Japan erwägt erneut, aus der Internationalen Walfangkommission (IWC) auszutreten. Die IWC erstellte 1946 einen Vertrag zur Regelung des Walfangs, welcher von 42 Nationen unterschrieben wurde und 1948 in Kraft trat. Ziel war es, ein internationales Übereinkommen zu schaffen, welches die angemessene Erhaltung der Walbestände sichert. So sollte der übermäßige Walfang verhindert werden. Japan brachte bereits im September eine Vorwarnung heraus, in der der Wunsch, den kommerziellen Walfang wieder aufzunehmen, geäußert und infolgedessen ein Kompromiss vorgeschlagen wurde. Bisher lehnte die Mehrheit der Mitgliedsländer der IWC diesen Kompromiss jedoch ab.

Japan strebt danach, einen "nachhaltigen Walfang" zu etablieren und so den Schutz der Tiere zu gewährleisten. Das Gericht sieht in ein solches Zusammenspiel jedoch als schwer vorstellbar. Japans Vorschlag wurde mit 41 zu 27 Stimmen abgelehnt. Besonders Länder wie die Vereinigten Staaten, Australien und die Länder der Europäischen Union setzen sich stark für den Walschutz ein und halten Japans Vorhaben für unzulässig.

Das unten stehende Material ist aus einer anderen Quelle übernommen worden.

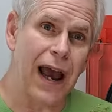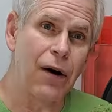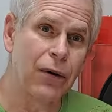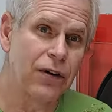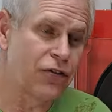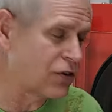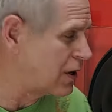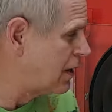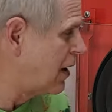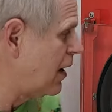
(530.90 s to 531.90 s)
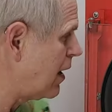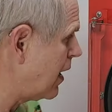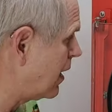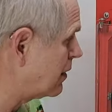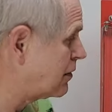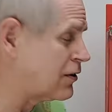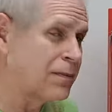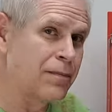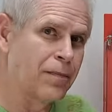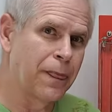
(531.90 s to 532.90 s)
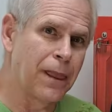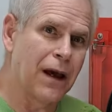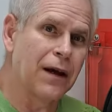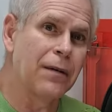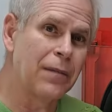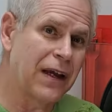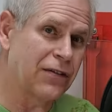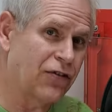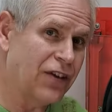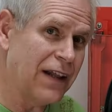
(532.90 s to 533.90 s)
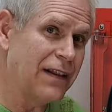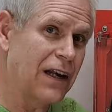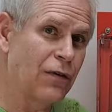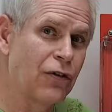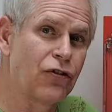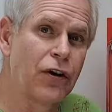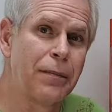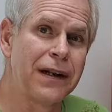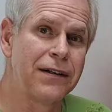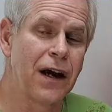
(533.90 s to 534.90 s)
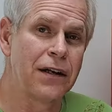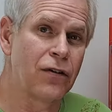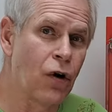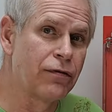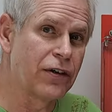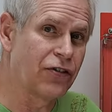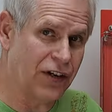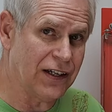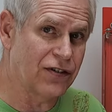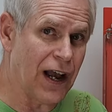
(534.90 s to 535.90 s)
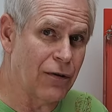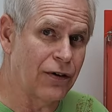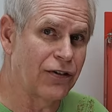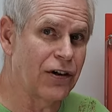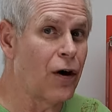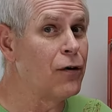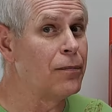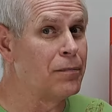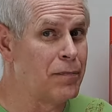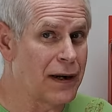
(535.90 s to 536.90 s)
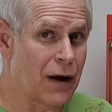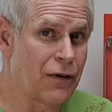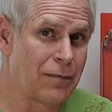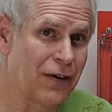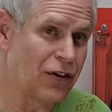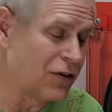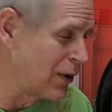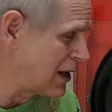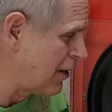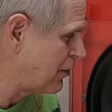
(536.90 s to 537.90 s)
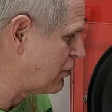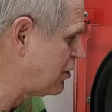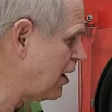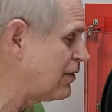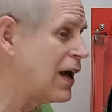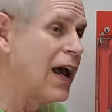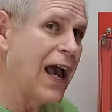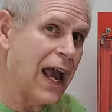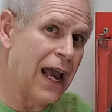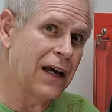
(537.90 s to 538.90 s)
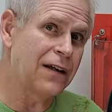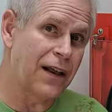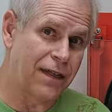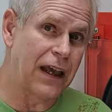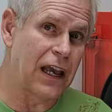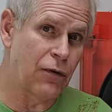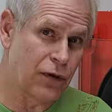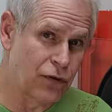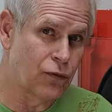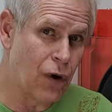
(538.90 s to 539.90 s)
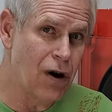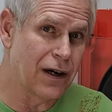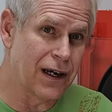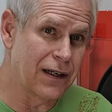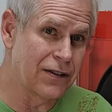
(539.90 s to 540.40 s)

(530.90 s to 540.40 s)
hours. And uh, it said that it should have been done over six hours ago, but I was busy doing other stuff. And I think it was wrong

89 Länder sind Mitglieder der IWC

89 Länder sind Mitglieder der IWC
© pumucl/123RF

Die Drohung eines Austritts aus der IWC hat Japan also wieder auf den Verhandlungstisch gelegt und drohte im Falle einer Ablehnung der erwünschten "Ausnahmeregelung" den Walfang auch in der Arktis nicht einzustellen. Eine Jagd, die alleine 2017 333 Zwergwale, darunter 122 trächtige Wale tötete, so die IWC-Zahlen.

Japan erklärte, sich auf die Gewässer in der Nähe des Archipels und ausschließlich auf die Wirtschaftszone zu beschränken. Die Reaktionen sind gemischt. Die NGO Humane Society International befürchtet, dass der Austritt Japans aus der IWC andere Mitgliedländer ebenfalls zum Austritt bewegen, oder Japan außerhalb internationaler Grenzen jagen könnte.